Viola was silent. He stood lost in deep and gloomy thoughts. At last he raised his head and asked that the attendants might be sent away, adding, “I am in chains, and there are no less than six of you. You are safe, I assure you.”

The room was cleared. Viola looked at Mr. Catspaw, and said:—

“What I have to tell you will astonish you all, except Mr. Catspaw. I never wished to mention it, and I would not now allow the servants to hear it; for my wife and children live at Tissaret, and the Retys may perhaps be induced to pity the poor orphans. But if it is asked what reason the attorney can have for not producing the notary’s papers, I will simply say that Mr. Catspaw is most likely to know his own mind and his own reasons—and good reasons they must be—to induce him to bribe somebody to steal the papers; for to tell you the truth, it was he who planned the robbery.”

The attorney trembled.

“Really, this man is malicious!” cried he. “I am curious to know what can induce him to accuse an honest man of such a thing.”

“Don’t listen to his nonsense!” said Baron Shoskuty.

But Mr.

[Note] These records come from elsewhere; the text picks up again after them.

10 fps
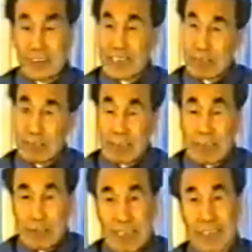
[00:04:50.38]
在骨头
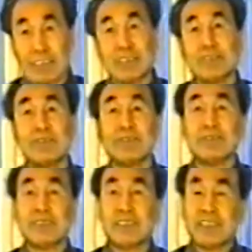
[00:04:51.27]
里边，
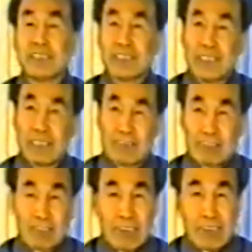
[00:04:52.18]
这个
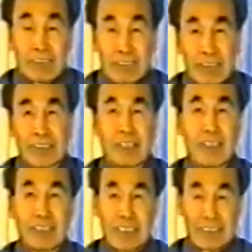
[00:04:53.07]
骨头运动，
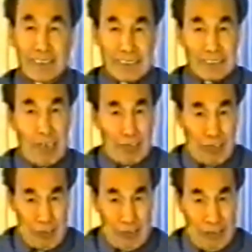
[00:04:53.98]
而且造
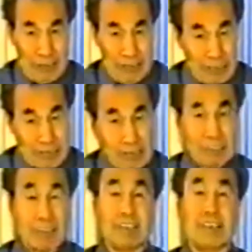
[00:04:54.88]
血的这个骨
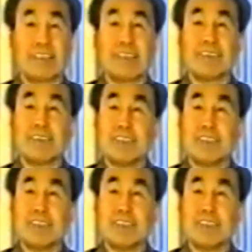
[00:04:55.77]
髓的话呢。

Völgyeshy insisted on the prisoner’s being heard, and Viola told them the history of the robbery, from the evening on which he had listened to the attorney’s conversation with Lady Rety, to the night in which he seized the Jew in Tengelyi’s house, knocking him down, and fled with the papers. The only circumstances which he did not mention were the fact of his having been hid in the notary’s house when Messrs. Catspaw and Skinner pursued him in Tissaret, and his conversations with the Liptaka and Peti. Mr. Catspaw listened with a smile of mingled fear and contempt; and when Viola ceased speaking, he asked for permission to put a few questions to the prisoner.

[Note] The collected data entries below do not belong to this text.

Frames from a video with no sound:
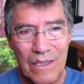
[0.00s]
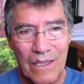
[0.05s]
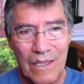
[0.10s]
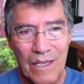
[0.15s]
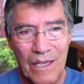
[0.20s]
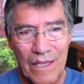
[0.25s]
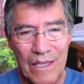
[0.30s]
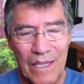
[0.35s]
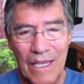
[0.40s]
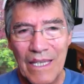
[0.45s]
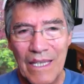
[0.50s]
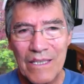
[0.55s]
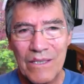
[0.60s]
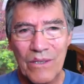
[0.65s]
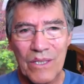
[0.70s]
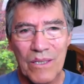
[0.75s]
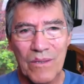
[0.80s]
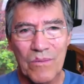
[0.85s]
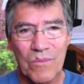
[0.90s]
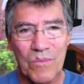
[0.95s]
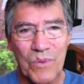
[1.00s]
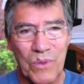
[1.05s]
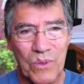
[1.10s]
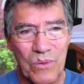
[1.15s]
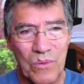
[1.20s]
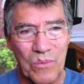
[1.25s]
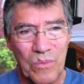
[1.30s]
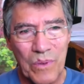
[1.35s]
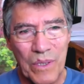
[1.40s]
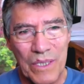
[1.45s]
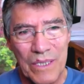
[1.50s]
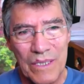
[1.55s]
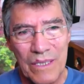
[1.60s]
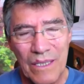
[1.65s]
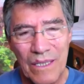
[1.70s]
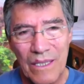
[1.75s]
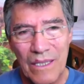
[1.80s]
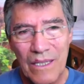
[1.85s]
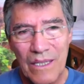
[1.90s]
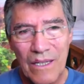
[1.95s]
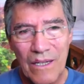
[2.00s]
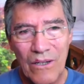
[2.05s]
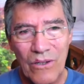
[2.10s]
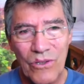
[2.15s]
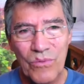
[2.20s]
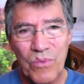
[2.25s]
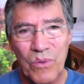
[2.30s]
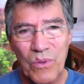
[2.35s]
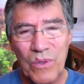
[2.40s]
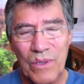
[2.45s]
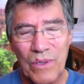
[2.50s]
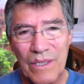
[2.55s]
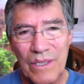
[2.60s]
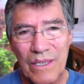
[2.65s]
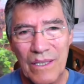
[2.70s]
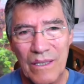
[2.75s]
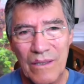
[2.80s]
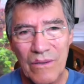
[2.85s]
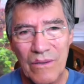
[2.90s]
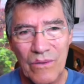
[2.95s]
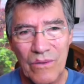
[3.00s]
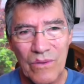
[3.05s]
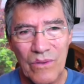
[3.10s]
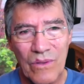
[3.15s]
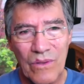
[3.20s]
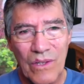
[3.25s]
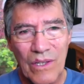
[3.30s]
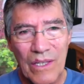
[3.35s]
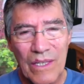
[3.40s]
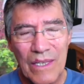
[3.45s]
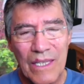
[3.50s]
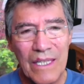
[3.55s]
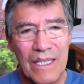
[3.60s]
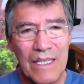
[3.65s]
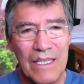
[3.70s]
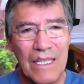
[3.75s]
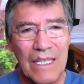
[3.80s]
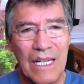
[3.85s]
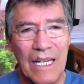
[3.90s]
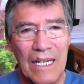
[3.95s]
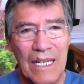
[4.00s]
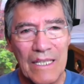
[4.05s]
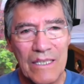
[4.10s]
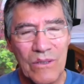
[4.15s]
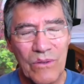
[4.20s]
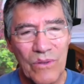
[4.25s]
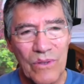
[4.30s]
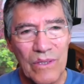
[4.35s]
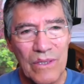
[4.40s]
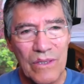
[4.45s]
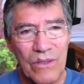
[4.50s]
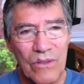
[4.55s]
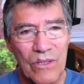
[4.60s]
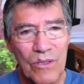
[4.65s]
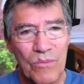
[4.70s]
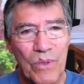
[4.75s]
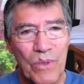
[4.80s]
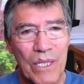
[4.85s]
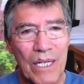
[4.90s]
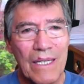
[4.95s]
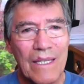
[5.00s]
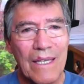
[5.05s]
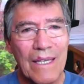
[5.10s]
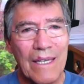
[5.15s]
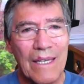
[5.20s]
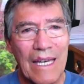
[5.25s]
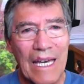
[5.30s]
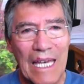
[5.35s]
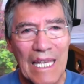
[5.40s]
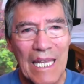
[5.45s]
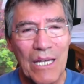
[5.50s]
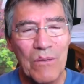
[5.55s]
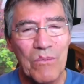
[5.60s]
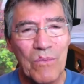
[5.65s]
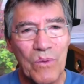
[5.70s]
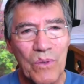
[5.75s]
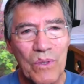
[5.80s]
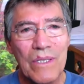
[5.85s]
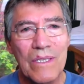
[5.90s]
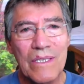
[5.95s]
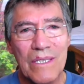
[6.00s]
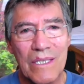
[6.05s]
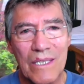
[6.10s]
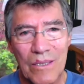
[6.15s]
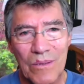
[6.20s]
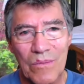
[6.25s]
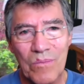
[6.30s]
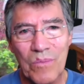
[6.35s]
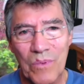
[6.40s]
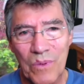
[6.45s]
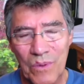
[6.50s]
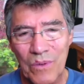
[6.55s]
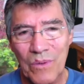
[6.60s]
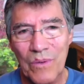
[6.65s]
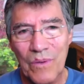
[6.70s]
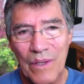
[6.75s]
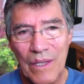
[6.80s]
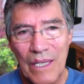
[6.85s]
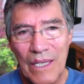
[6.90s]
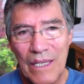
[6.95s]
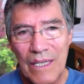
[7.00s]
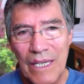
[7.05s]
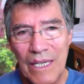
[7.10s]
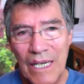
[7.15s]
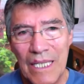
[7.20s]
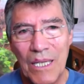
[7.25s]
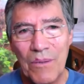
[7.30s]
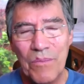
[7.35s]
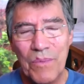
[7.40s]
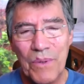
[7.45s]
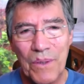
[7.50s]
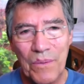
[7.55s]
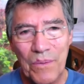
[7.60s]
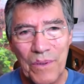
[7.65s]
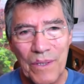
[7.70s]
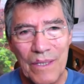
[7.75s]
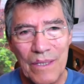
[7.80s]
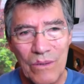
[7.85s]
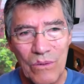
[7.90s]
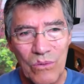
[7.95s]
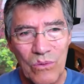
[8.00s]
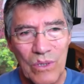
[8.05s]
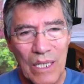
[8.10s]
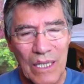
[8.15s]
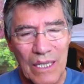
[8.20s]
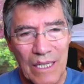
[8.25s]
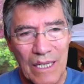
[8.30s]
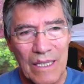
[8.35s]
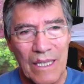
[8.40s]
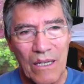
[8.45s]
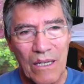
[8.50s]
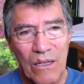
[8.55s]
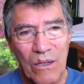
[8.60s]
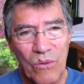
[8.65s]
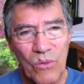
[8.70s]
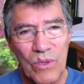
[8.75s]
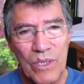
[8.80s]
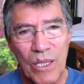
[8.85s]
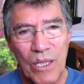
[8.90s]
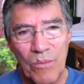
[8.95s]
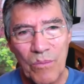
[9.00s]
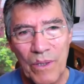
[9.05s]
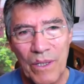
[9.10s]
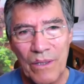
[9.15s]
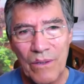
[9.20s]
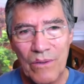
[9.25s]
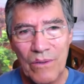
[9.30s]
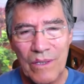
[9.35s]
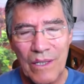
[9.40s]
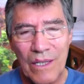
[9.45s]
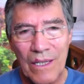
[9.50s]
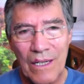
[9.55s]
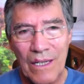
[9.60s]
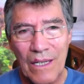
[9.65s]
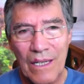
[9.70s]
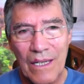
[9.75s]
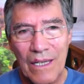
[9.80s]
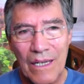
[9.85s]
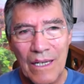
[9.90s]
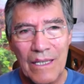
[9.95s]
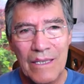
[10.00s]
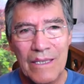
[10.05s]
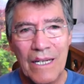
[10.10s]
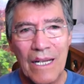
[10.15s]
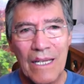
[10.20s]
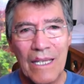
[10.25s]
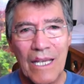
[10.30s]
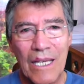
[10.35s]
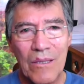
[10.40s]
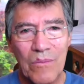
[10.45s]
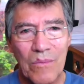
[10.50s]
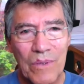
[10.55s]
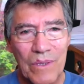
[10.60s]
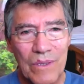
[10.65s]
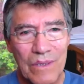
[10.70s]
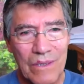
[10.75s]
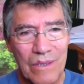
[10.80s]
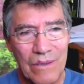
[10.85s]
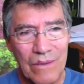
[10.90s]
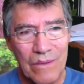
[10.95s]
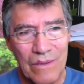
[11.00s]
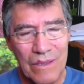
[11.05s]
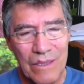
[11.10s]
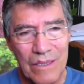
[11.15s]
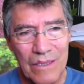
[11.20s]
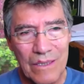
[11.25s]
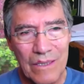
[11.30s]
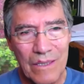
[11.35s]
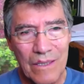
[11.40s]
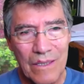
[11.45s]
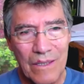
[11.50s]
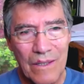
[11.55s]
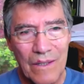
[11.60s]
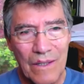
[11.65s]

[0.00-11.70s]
De eso deben preocuparse los políticos, ¿no? De generar las condiciones para que cada municipio, cada prefectura, cada junta parroquial atraiga inversiones.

“Not, indeed,” said he, “for the purpose of defending myself or Lady Rety against so ridiculous an accusation; but merely to convince this fellow of the holes, nay, of the large gaps, in his abominable tissue of falsehoods.” And turning to Viola he asked:—

“Did you inform anybody of the conversation which you pretend to have overheard between me and Lady Rety?”

“No, I did not.”

“Pray consider my question. Is there any one to whom you said that some one wished to steal the notary’s papers? We ought to know your associates. Now, did you not speak to Peti the gipsy, or to that old hag the Liptaka?”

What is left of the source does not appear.